Le géant a la tête dans les nuages. Peut-on lui en vouloir de rêver?

Il voit la vie sous un autre angle. Trop loin pour apprécier les petites choses, souvent hors d’atteinte pour se faire entendre.

Il doit ajuster ses pas et marcher doucement pour ne pas écraser les fleurs. Mais il sait prendre le temps pour bien les sentir et les regarder. C’est normal: il les voit si rarement. Il n’a d’autre choix que d’être sensible au monde des petits. Mais pour bien le faire, il doit s’accroupir, se mettre à notre niveau. Avec le temps, ça use les genoux…

Le géant a appris à chuchoter, à bien écouter. C’est la seule façon de communiquer avec le reste du monde. Ça fait de lui l’ami parfait. On se sent protéger, on se sent fort. Les géants nous font de l’ombre si on a trop chaud, nous rapprochent du soleil lorsqu’on a trop froid. Ils nous élèvent et nous supportent de leurs grosses mains maladroites, mais si puissantes.

On ne choisit pas d’être géant. Il n’y a pas de mode d’emploi. Le monde n’est pas fait pour autant de grandeur. On les redoute, on les admire. On les envie, on les plaint. Le géant veut se faire petit. Il voit le monde avec plus de recul. Il voit la terre, il voit la forêt. Plus haut, plus grand, plus loin. Être un géant ça donne le vertige.

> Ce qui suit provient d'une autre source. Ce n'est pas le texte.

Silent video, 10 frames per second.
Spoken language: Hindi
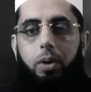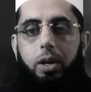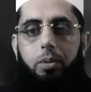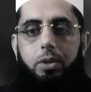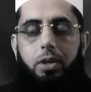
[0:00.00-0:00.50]

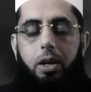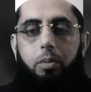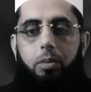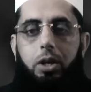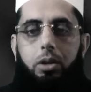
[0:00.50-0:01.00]
अलैहि
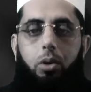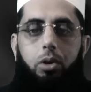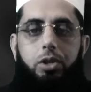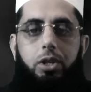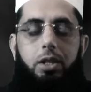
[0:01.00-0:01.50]
वसल्लम की
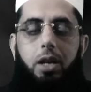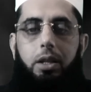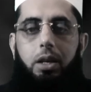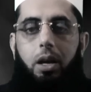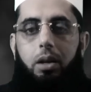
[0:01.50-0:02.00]
दो
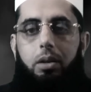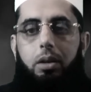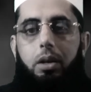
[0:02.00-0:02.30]
शहज़ादियाँ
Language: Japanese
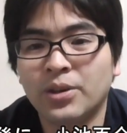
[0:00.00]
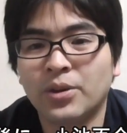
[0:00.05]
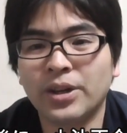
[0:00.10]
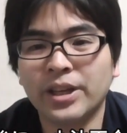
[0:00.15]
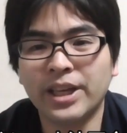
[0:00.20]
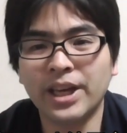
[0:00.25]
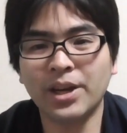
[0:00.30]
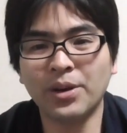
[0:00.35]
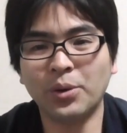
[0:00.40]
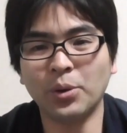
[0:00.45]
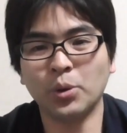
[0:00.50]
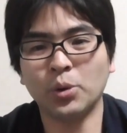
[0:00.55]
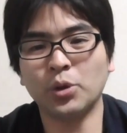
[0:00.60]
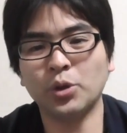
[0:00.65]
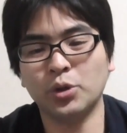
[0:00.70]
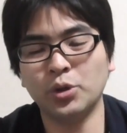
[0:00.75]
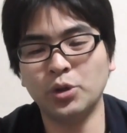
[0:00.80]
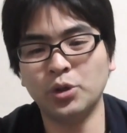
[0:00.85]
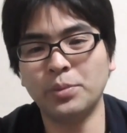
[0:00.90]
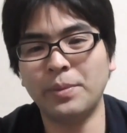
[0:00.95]
これ結構
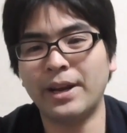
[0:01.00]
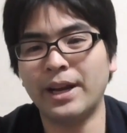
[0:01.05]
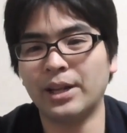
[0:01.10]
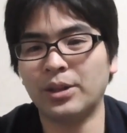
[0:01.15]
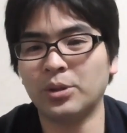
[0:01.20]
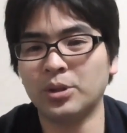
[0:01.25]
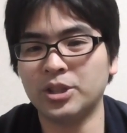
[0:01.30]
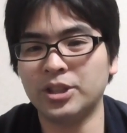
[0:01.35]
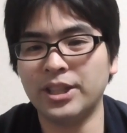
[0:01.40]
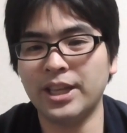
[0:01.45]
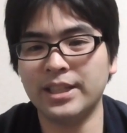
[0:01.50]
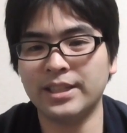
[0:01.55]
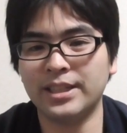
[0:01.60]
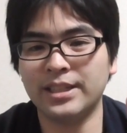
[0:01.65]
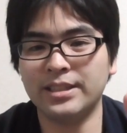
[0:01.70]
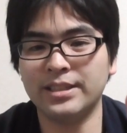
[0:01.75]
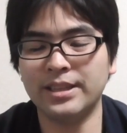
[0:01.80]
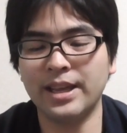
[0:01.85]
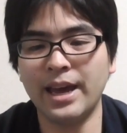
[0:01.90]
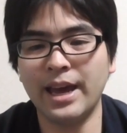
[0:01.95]
有名な都市伝
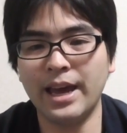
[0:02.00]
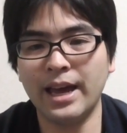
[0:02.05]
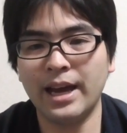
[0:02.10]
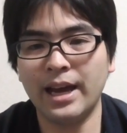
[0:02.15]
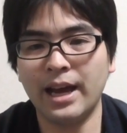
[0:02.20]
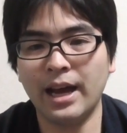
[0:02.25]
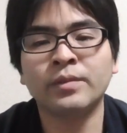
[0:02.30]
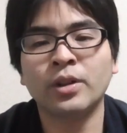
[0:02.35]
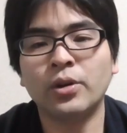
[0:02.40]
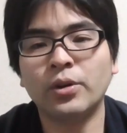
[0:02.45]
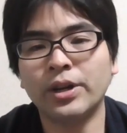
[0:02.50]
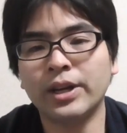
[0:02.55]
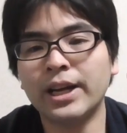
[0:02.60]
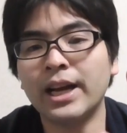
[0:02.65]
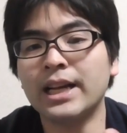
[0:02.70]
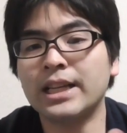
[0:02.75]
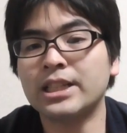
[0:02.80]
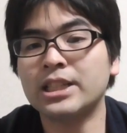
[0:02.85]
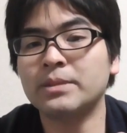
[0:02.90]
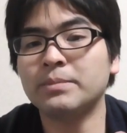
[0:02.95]
説で、これ
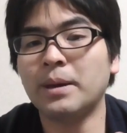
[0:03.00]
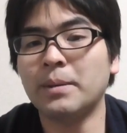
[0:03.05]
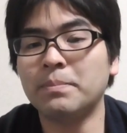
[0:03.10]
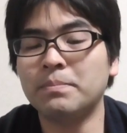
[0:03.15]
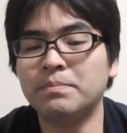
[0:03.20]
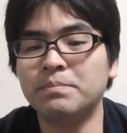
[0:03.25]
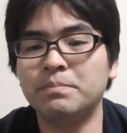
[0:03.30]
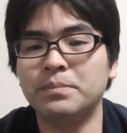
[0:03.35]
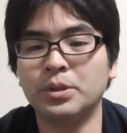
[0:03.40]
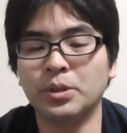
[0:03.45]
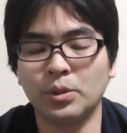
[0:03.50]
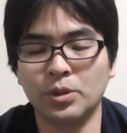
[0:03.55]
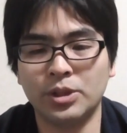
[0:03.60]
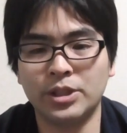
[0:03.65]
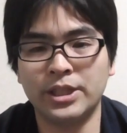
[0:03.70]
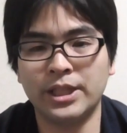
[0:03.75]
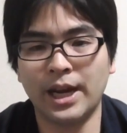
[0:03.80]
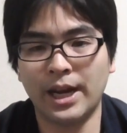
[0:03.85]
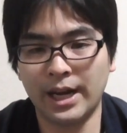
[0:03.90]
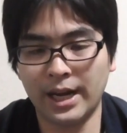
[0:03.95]
がスマップの
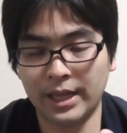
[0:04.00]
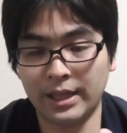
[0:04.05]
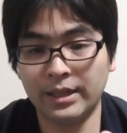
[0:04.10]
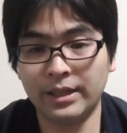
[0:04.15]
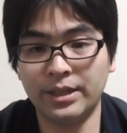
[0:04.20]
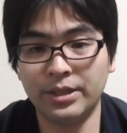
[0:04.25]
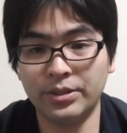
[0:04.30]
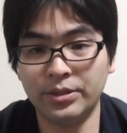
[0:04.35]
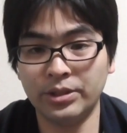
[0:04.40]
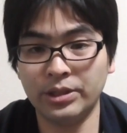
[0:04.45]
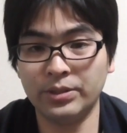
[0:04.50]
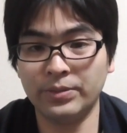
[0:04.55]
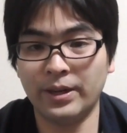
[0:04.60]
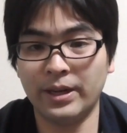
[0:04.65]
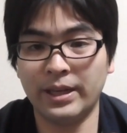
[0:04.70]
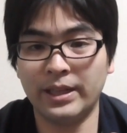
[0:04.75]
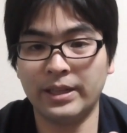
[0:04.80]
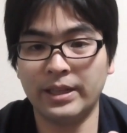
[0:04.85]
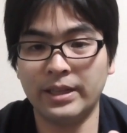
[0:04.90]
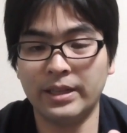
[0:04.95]
力っていう風に
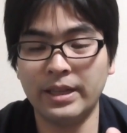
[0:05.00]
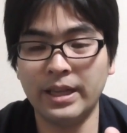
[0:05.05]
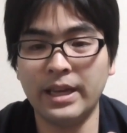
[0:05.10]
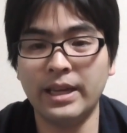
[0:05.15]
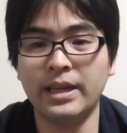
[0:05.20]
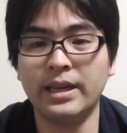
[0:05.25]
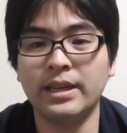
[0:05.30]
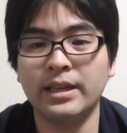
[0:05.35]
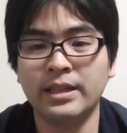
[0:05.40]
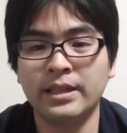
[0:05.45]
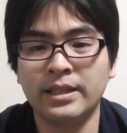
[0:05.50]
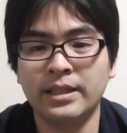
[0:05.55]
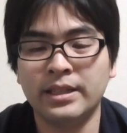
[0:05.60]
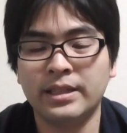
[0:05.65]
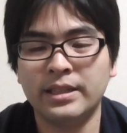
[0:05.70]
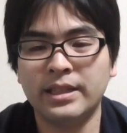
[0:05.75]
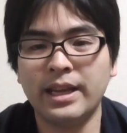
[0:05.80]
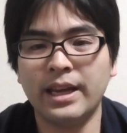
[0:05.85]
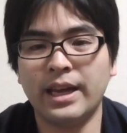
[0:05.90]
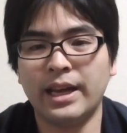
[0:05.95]
言われてて、
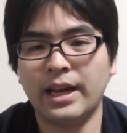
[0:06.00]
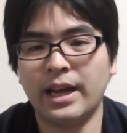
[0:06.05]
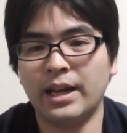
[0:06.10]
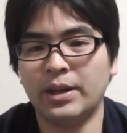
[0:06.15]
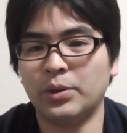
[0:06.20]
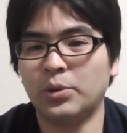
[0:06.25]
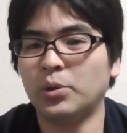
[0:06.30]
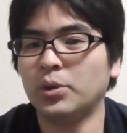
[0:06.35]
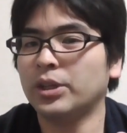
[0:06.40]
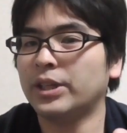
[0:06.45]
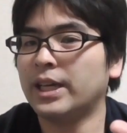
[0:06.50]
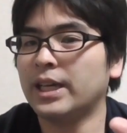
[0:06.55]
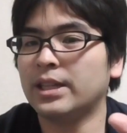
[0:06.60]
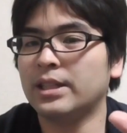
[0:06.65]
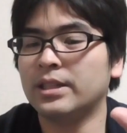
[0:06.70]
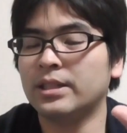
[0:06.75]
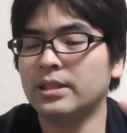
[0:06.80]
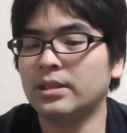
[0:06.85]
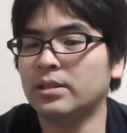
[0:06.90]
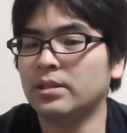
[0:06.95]
で、小
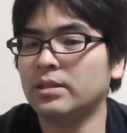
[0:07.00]
池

Être un géant, ça implique de la maladresse, de la lourderie. Tout joue contre nous. Les lois de la physique, la gravité, les hauteurs. Les bras et les jambes du géant peuvent abattre un arbre à la moindre inattention. Être géant, c’est ne pas toujours être conscient et comprendre la portée de nos gestes. D’une gorgée d’eau on peut assécher un lac. D’un pas vers l’avant on peut écraser un rocher. On doit constamment être sur nos gardes. À la longue, ça épuise.

De géant, il n’y a pas que les membres. Il y a aussi le cœur. Un cœur capable d’aimer à l’infini. Mais un cœur capable d’une souffrance immense. Tout est plus grand, plus gros, plus fort. Le géant peut soulever des maisons. Le géant peut aussi tomber de très haut. Les larmes du géant peuvent inonder une plaine. Alors il se retient. Et nous on y croit. On se dit que les géants, ça ne pleure pas.

Être géant, c’est vivre la démesure dans un monde ou tout doit être mesuré. Être géant, c’est avoir constamment peur du poids qu’on impose dans un monde où tout est soupesé. Être géant, c’est pouvoir toucher le ciel en sachant qu’on ne pourra jamais voler.

Le géant observe. Par nécessité, pour comprendre un monde qui est souvent trop loin. Il préfère se retirer, regarder, comprendre.

Les géants tombent forts. Leur chute est presqu’impossible à freiner du haut de nos trois pommes. On regarde la descente, tel un arbre centenaire qui s’affale tranquillement. On est à la fois subjugué par l’étendu des dégâts et incrédule face à cette faiblesse. Qui aurait cru qu’une tour si haute et si forte puisse tomber?

Les géants protègent ceux qu’ils aiment. Par devoir, par responsabilité.

Mais qui protège les géants?

Les géants se sentent souvent seuls. C’est difficile de voir les gens au sol quand on est si grand. Il faut attirer leur attention et leur montrer qu’on est tout près. Ça les rassure.

Les géants ont peur de trébucher. C’est difficile de faire des boucles avec d’aussi gros doigts. On doit s’assurer que leurs chaussures sont bien attachées. Ça leur donne confiance.

Les géants ont besoin de beaucoup d’amour. C’est difficile d’entendre les murmures quand nos oreilles sont si hautes. Il faut leur dire qu’on les aime le plus fort qu’on peut! Ça les fait sourire.

Les géants ont l’air puissant, invincible. Mais quand ils disparaissent, ils laissent un vide immense.

Heureusement, leurs traces sont si grandes et profondes qu’on ne pourra jamais les effacer. C’est même l’endroit parfait pour y faire pousser des fleurs.

J’ai eu la chance de connaître un géant. Il n’était ni légende, ni conte. Il était réel. C’était le plus beau des géants. Il fait maintenant parti d’une histoire. Comme tous les géants avant lui.